Following a less-trodden path, though, doesn’t excuse moving at the pace of a wounded Bantha, bogged down by flashbacks to the protagonist’s childhood. Nor do these early episodes do enough to distinguish the shifting cast of supporting characters, a group that doesn’t provoke much more than indifference.
Andor’s eventual fate is already known, so the thrust of the show involves fleshing out how he made the leap from hating the Empire, and its arrogance, to engaging in the fight against it.
Stellan Skarsgård plays a central part in that regard, at least in the early going, and Genevieve O’Reilly makes an appearance as Mon Mothma, reprising the role she played in “Rogue One,” although don’t expect to see her right away.
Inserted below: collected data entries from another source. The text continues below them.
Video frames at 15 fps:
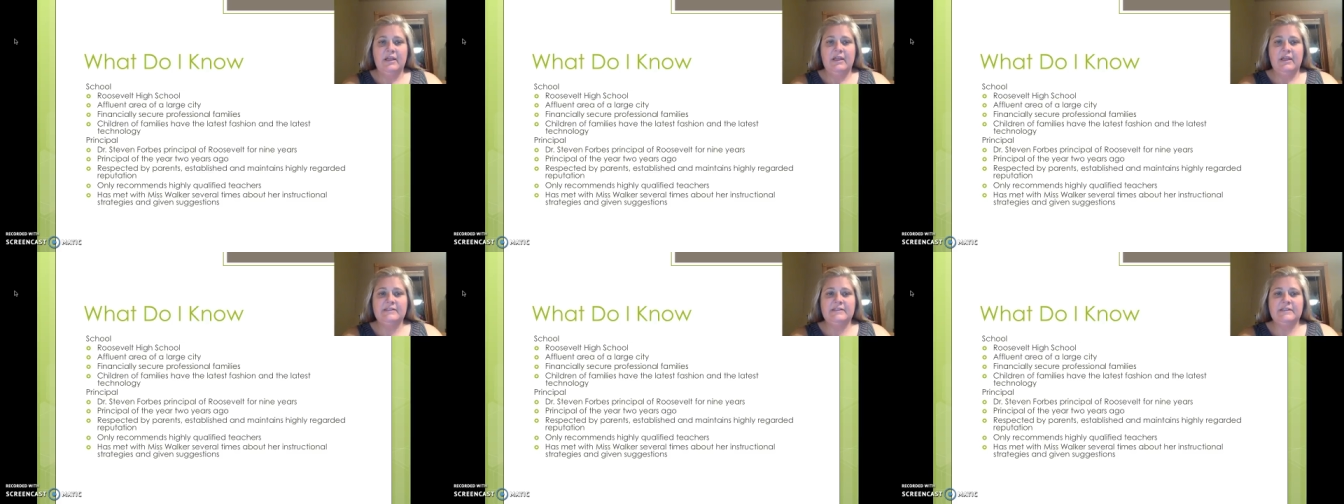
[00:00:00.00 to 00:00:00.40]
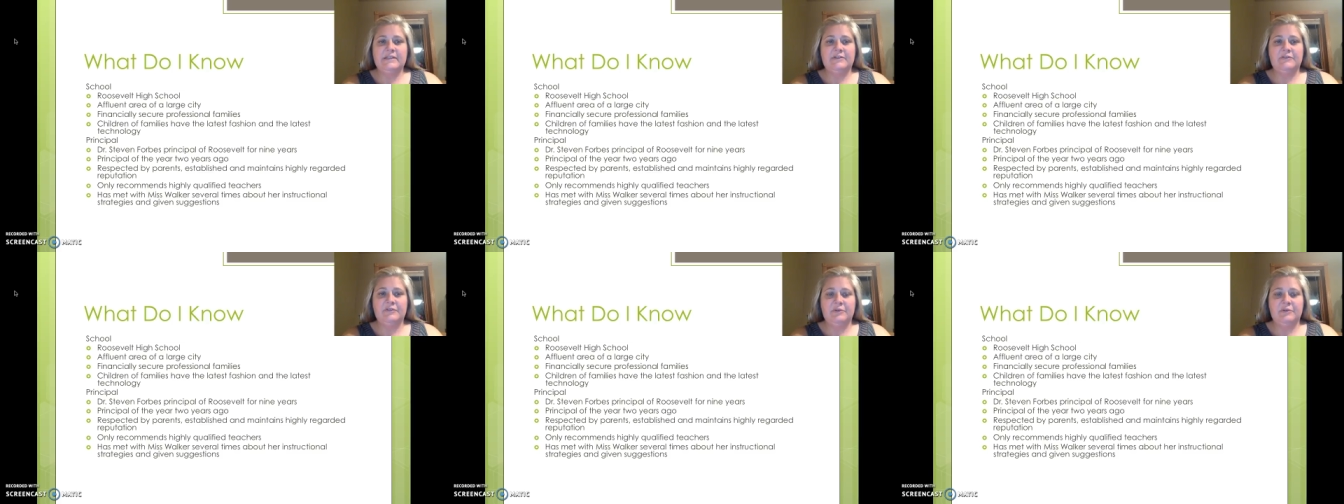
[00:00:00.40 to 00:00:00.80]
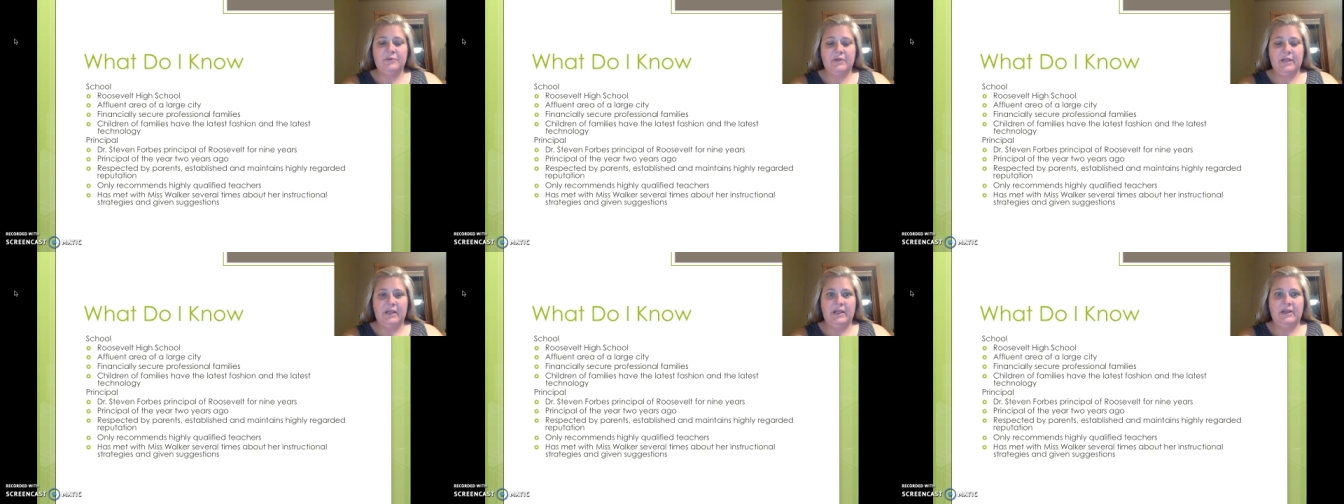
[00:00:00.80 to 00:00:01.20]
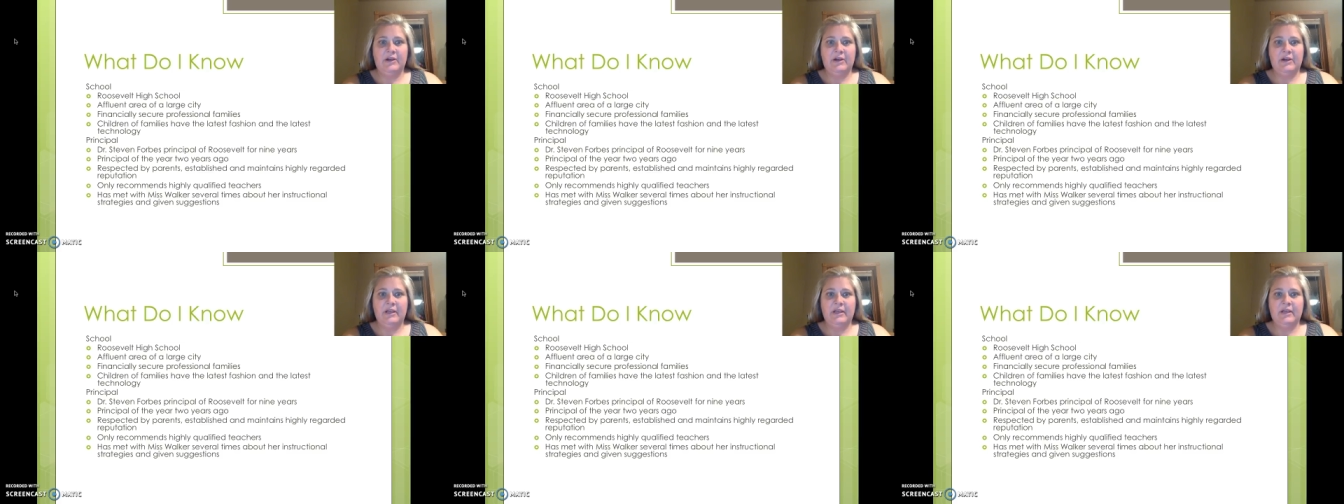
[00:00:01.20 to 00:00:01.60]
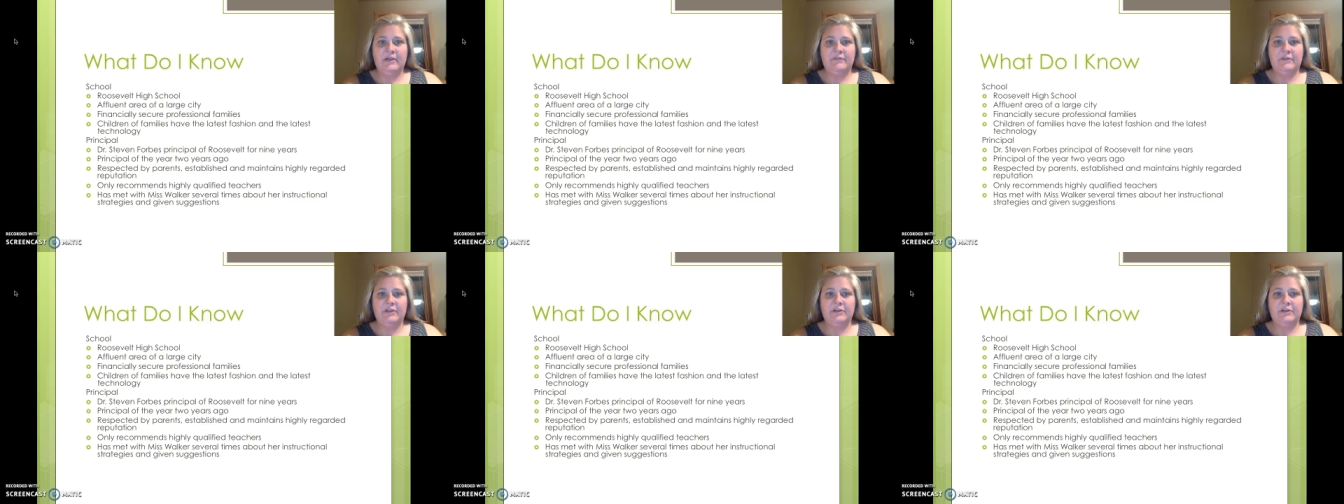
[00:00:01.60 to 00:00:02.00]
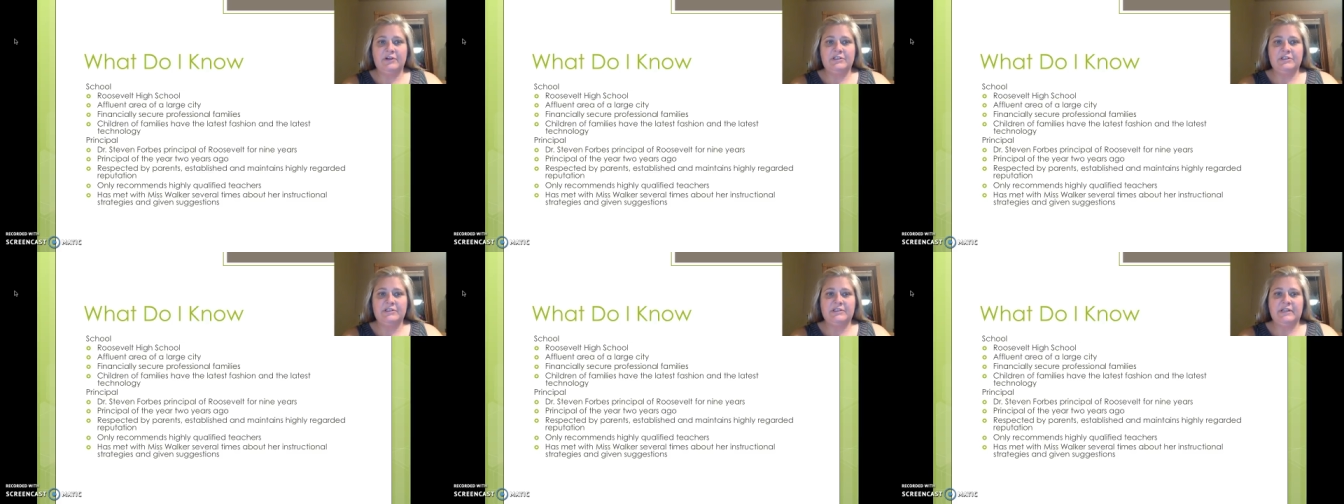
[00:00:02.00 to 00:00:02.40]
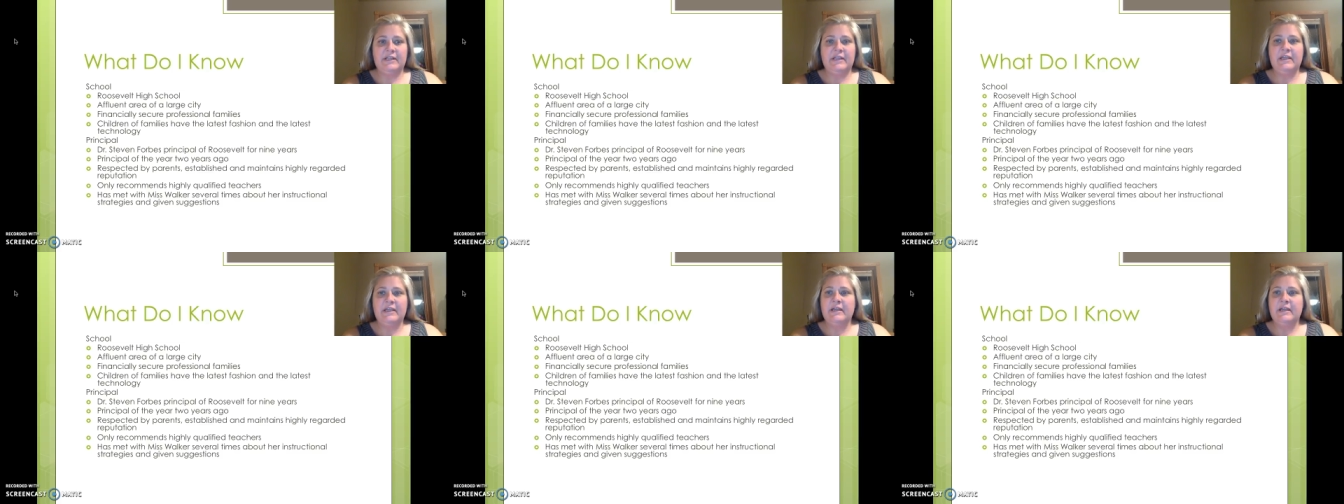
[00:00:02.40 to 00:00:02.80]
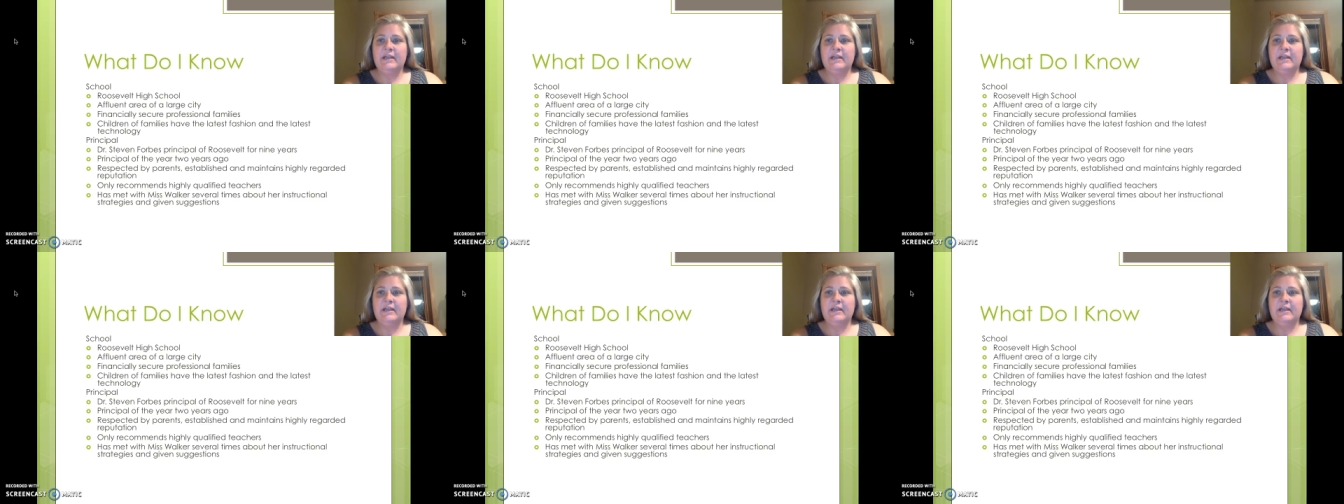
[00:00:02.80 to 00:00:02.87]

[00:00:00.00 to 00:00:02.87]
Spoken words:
It's an affluent area of a large city.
As for the Empire, the organization is less about the Sith in this incarnation than frontline soldiers, a group characterized by bureaucratic infighting and more than a little middle-managerial incompetence. While that conveys an inherent message about totalitarian states, like the good guys, few of the bad guys make much of an impression.
The problem is there’s little initially to foster much enthusiasm about “Andor,” which mostly feels like an intriguing test of how and where Lucasfilm can push those parameters and bend the mold — in this case, by producing what amounts to an anti-“Star Wars” “Star Wars” series. Unlike the rousing action in “Rogue One,” the series doesn’t deliver the level of thrills required to sustain such an extended detour as it methodically sets up the story.
Charitably, the experiment represents an act of creative independence that merits praise just for trying it. Less charitably, “Andor” feels like a series afflicted by a touch of its own imperial arrogance.
“Andor” premieres with its first three episodes September 21 on Disney+.